■ Work to be completed ■
Each record, minus any picture, should be returned exactly as written.

■ Available data ■
================================

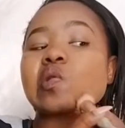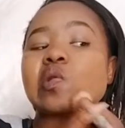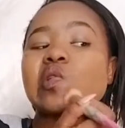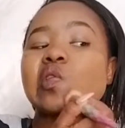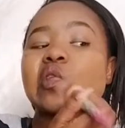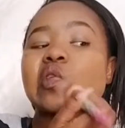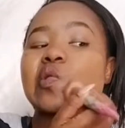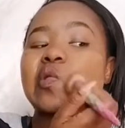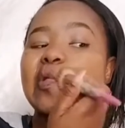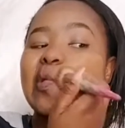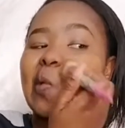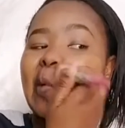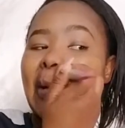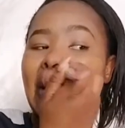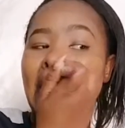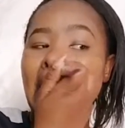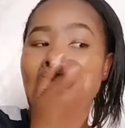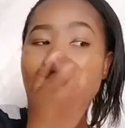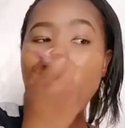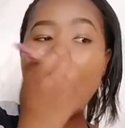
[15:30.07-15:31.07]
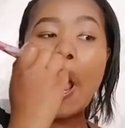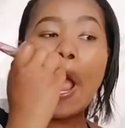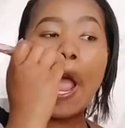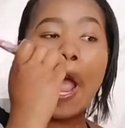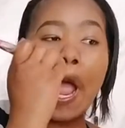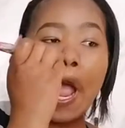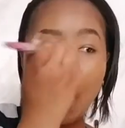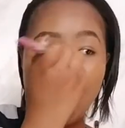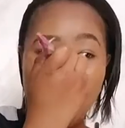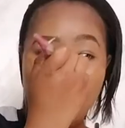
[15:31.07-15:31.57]
you
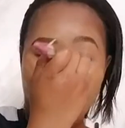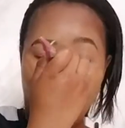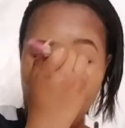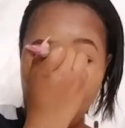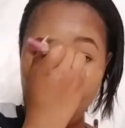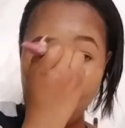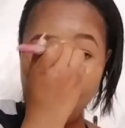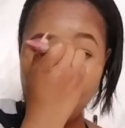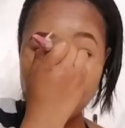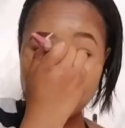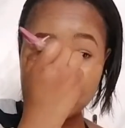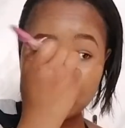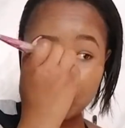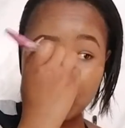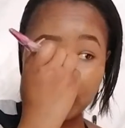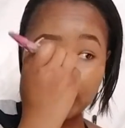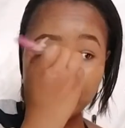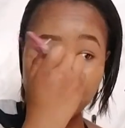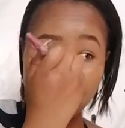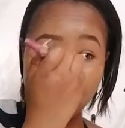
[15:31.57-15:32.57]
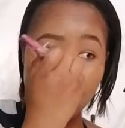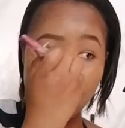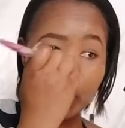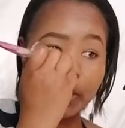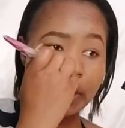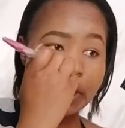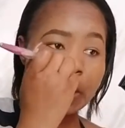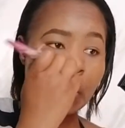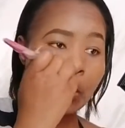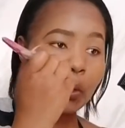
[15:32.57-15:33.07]
want to
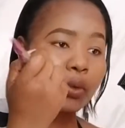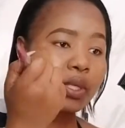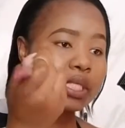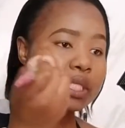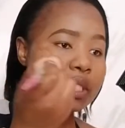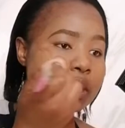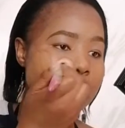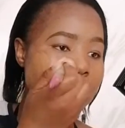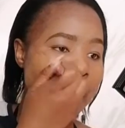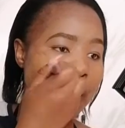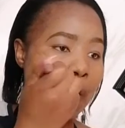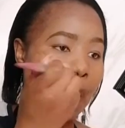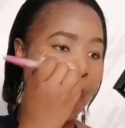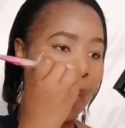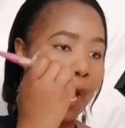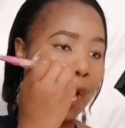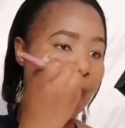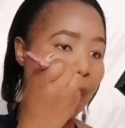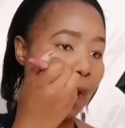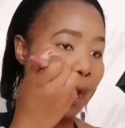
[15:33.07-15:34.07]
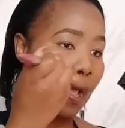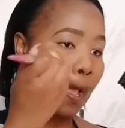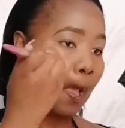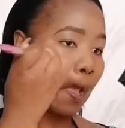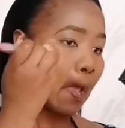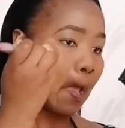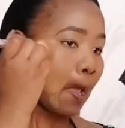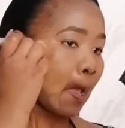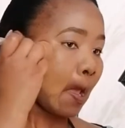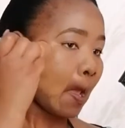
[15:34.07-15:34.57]
avoid creasing
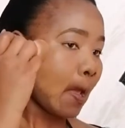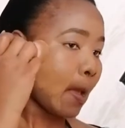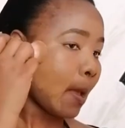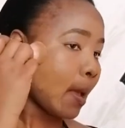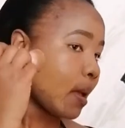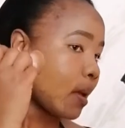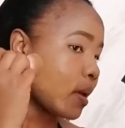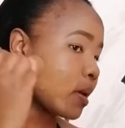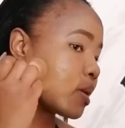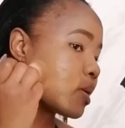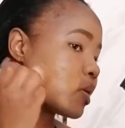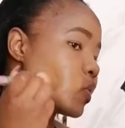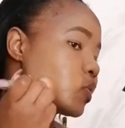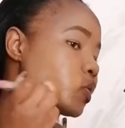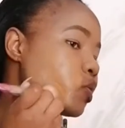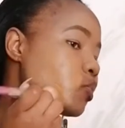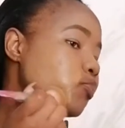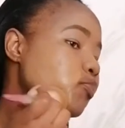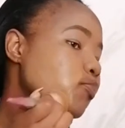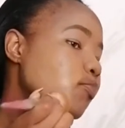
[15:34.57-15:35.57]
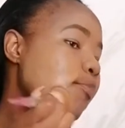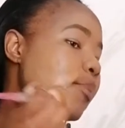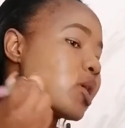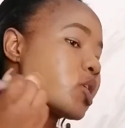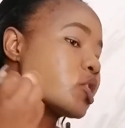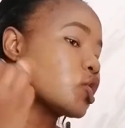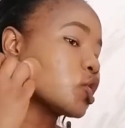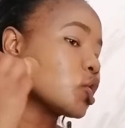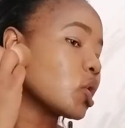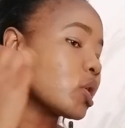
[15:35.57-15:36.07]
as
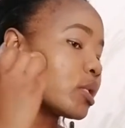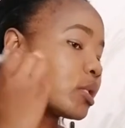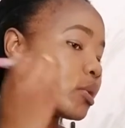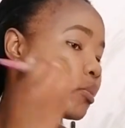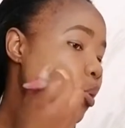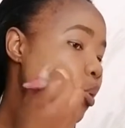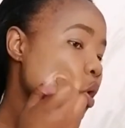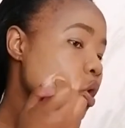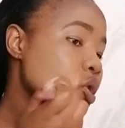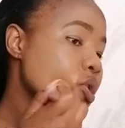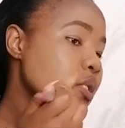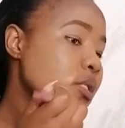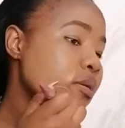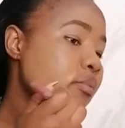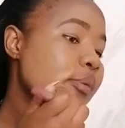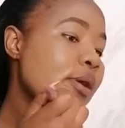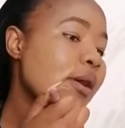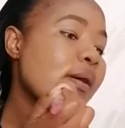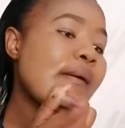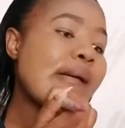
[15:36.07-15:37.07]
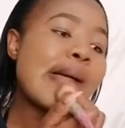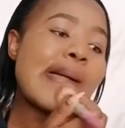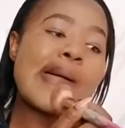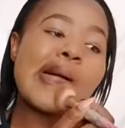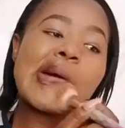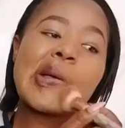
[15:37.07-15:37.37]
much as possible.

================================

■ Solution to this exercise ■
[15:30.07-15:31.07]
[15:31.07-15:31.57]
you
[15:31.57-15:32.57]
[15:32.57-15:33.07]
want to
[15:33.07-15:34.07]
[15:34.07-15:34.57]
avoid creasing
[15:34.57-15:35.57]
[15:35.57-15:36.07]
as
[15:36.07-15:37.07]
[15:37.07-15:37.37]
much as possible.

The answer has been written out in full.